> DATA TO USE
*** Block opens ***
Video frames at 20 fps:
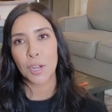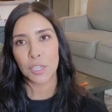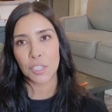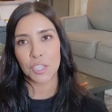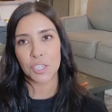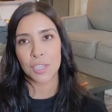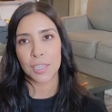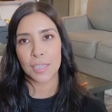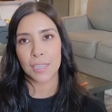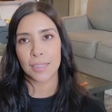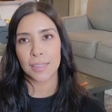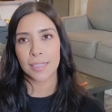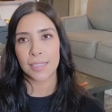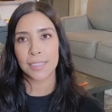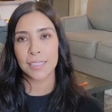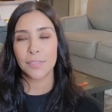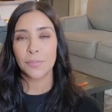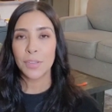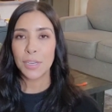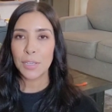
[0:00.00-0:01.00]
watching
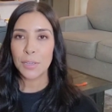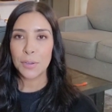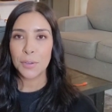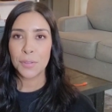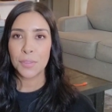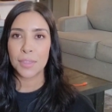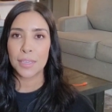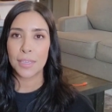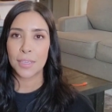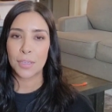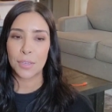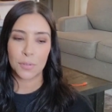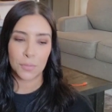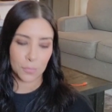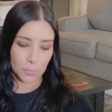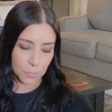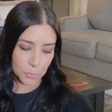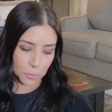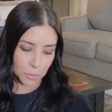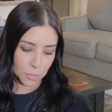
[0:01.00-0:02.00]
this video. Thank you
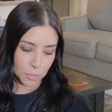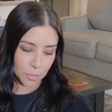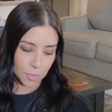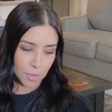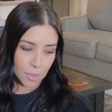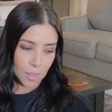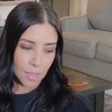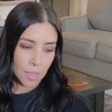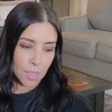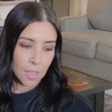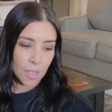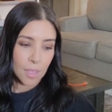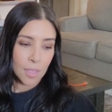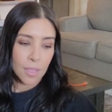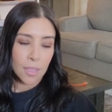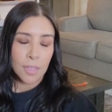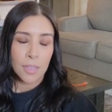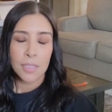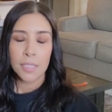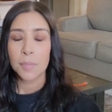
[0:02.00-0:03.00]
for
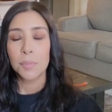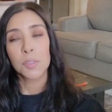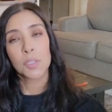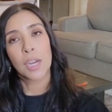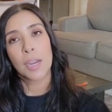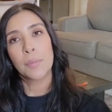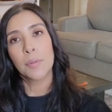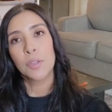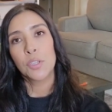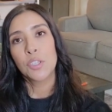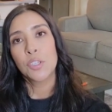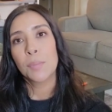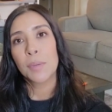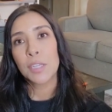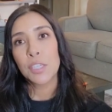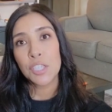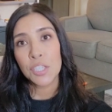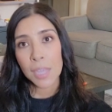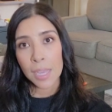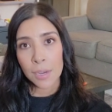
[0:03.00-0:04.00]
subscribing to
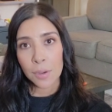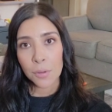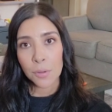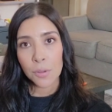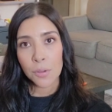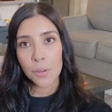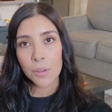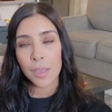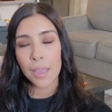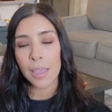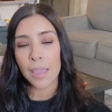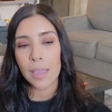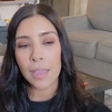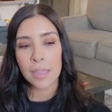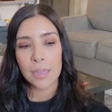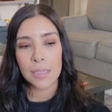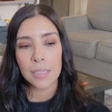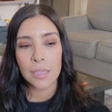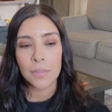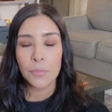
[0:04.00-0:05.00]
my channel.
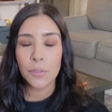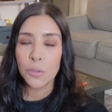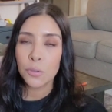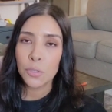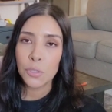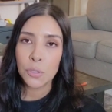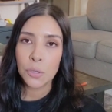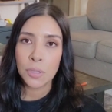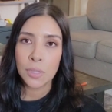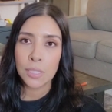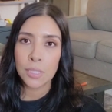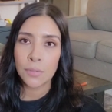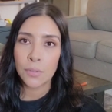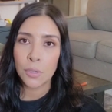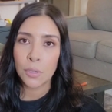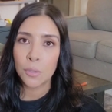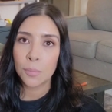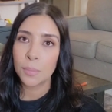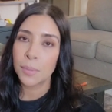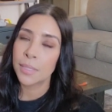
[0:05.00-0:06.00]
And if you enjoyed this
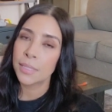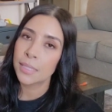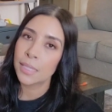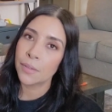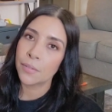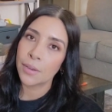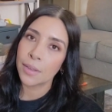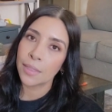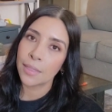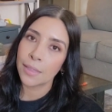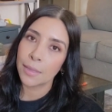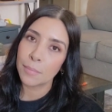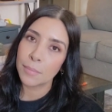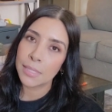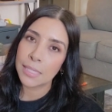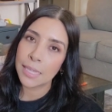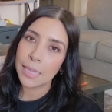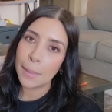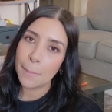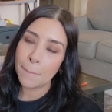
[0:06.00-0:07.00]
video, please give it a
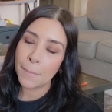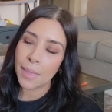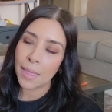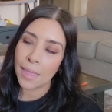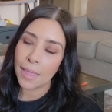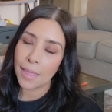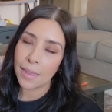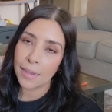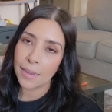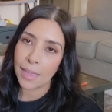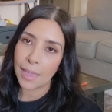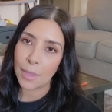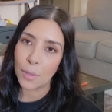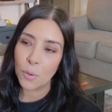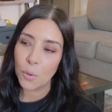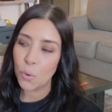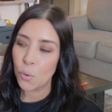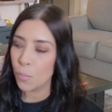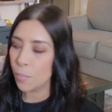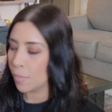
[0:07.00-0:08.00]
thumbs up. And I
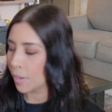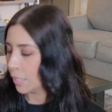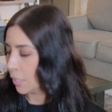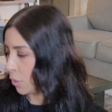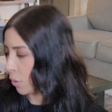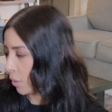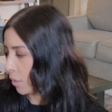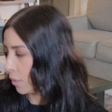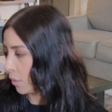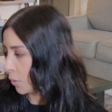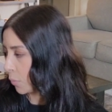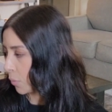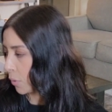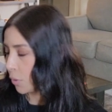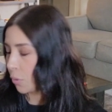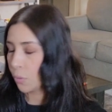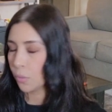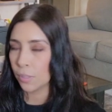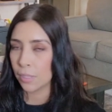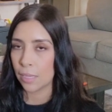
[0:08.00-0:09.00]
hope my dogs
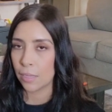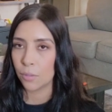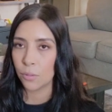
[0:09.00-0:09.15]
weren't too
*** Block closes ***
Please copy the lines above, starting at the one that holds "[0:04.00-0:05.00]" and stopping after the last line, exactly as they appear and minus the pictures.

> YOUR RESPONSE
[0:04.00-0:05.00]
my channel.
[0:05.00-0:06.00]
And if you enjoyed this
[0:06.00-0:07.00]
video, please give it a
[0:07.00-0:08.00]
thumbs up. And I
[0:08.00-0:09.00]
hope my dogs
[0:09.00-0:09.15]
weren't too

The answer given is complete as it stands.